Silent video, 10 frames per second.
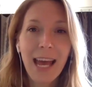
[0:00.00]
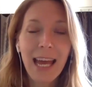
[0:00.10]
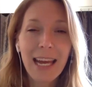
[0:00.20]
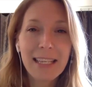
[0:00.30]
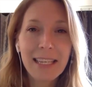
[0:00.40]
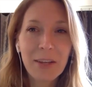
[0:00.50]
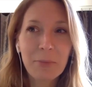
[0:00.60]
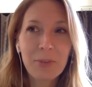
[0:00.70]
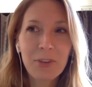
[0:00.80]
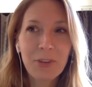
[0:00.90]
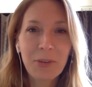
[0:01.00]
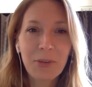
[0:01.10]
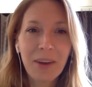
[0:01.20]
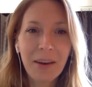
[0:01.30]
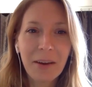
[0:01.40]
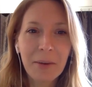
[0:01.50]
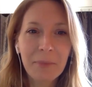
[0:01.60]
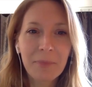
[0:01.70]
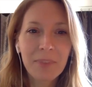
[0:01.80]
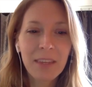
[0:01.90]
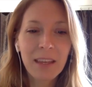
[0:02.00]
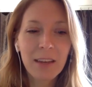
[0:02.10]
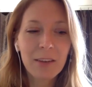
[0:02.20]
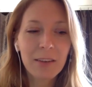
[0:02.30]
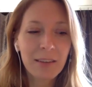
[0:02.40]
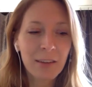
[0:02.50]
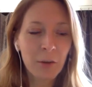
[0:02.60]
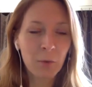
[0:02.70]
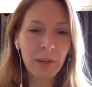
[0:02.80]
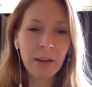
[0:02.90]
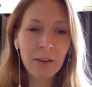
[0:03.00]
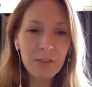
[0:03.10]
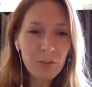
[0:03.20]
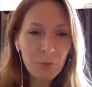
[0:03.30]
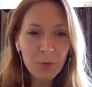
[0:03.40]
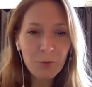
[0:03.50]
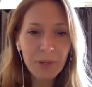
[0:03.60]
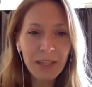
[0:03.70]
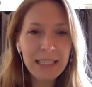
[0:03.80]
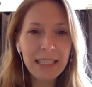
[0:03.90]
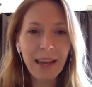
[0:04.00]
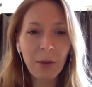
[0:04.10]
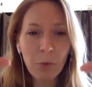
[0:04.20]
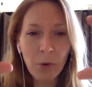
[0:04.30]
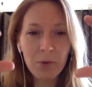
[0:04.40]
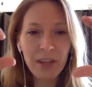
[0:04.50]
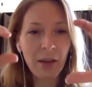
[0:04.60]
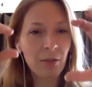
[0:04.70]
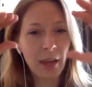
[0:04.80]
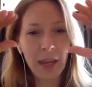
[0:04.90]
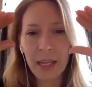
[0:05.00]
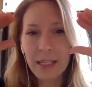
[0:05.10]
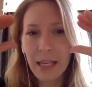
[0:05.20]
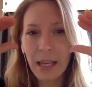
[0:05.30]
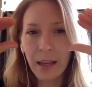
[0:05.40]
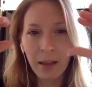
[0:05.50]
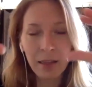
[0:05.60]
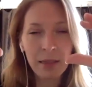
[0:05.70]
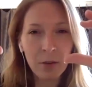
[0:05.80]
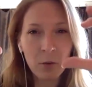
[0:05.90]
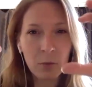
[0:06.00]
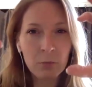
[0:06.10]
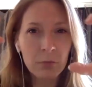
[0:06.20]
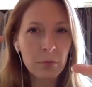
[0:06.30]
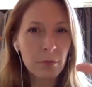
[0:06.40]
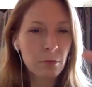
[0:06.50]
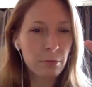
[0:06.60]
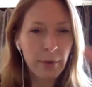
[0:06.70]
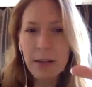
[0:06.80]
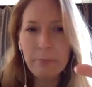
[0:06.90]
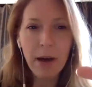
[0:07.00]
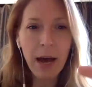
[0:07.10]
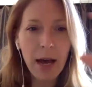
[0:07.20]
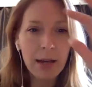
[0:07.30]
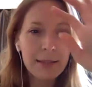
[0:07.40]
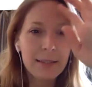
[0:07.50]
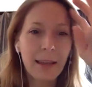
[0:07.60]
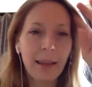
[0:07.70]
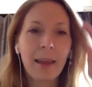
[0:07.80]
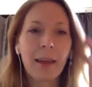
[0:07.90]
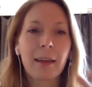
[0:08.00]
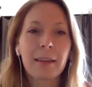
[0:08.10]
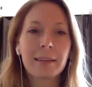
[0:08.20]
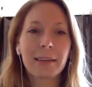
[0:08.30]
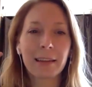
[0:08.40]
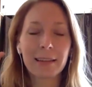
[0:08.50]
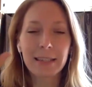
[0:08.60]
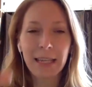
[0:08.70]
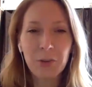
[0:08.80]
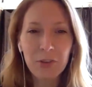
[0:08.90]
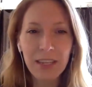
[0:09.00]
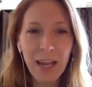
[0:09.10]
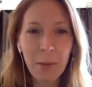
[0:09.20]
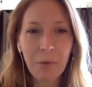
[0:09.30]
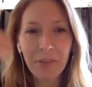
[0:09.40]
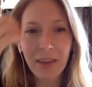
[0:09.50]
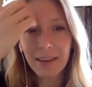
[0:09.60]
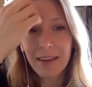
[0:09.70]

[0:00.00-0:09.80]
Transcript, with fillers: I asked him to um, get, you know, here's the grocery list, and I wrote down like it's in the red box, and it here's the name of it,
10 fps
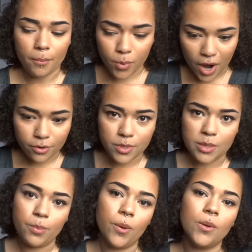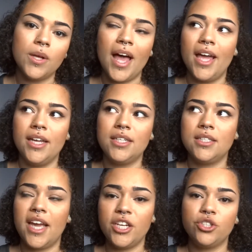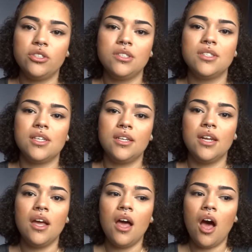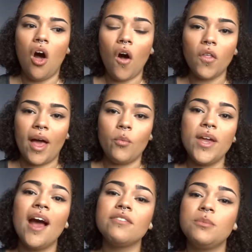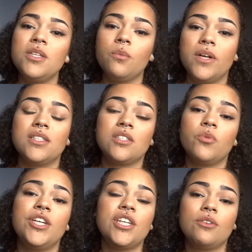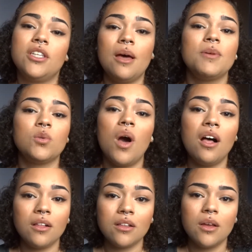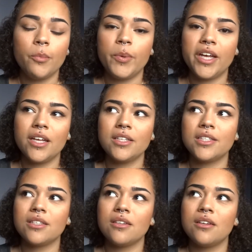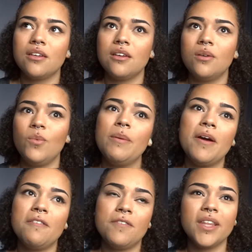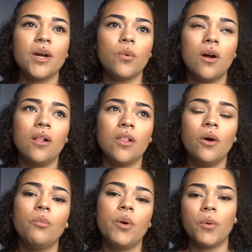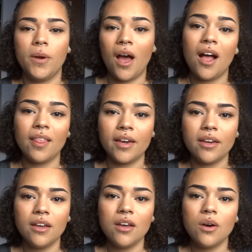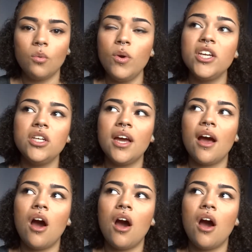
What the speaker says: brown people and Asians and all that, we have to be the ones to reach out to them as well, because we might feel like we're all alone, but we're not. Like, we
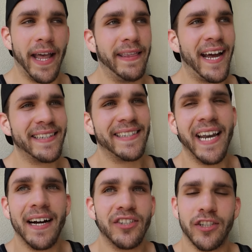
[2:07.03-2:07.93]
And that's
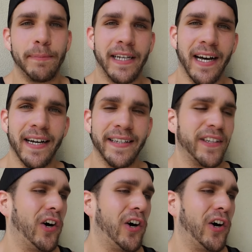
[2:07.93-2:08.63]
not just because,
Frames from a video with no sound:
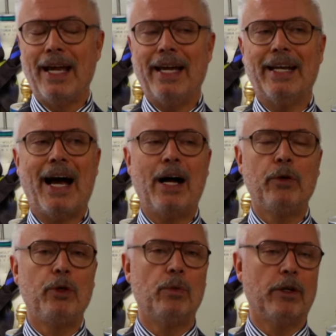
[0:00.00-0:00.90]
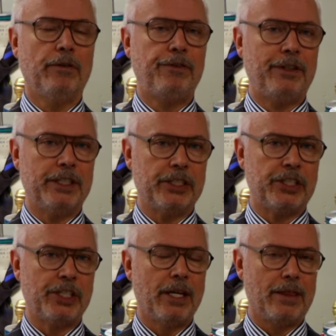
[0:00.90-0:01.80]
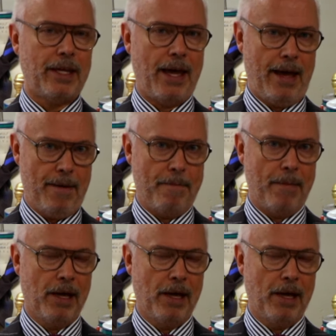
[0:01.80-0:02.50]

and how do you want to finish the hem?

◇ ◇ ◇ ◇ ◇ ◇ ◇

**Task statement:**
What lines of the material contain "with"? Show them.

**Response to this exercise:**
Transcript, with fillers: I asked him to um, get, you know, here's the grocery list, and I wrote down like it's in the red box, and it here's the name of it,
Frames from a video with no sound:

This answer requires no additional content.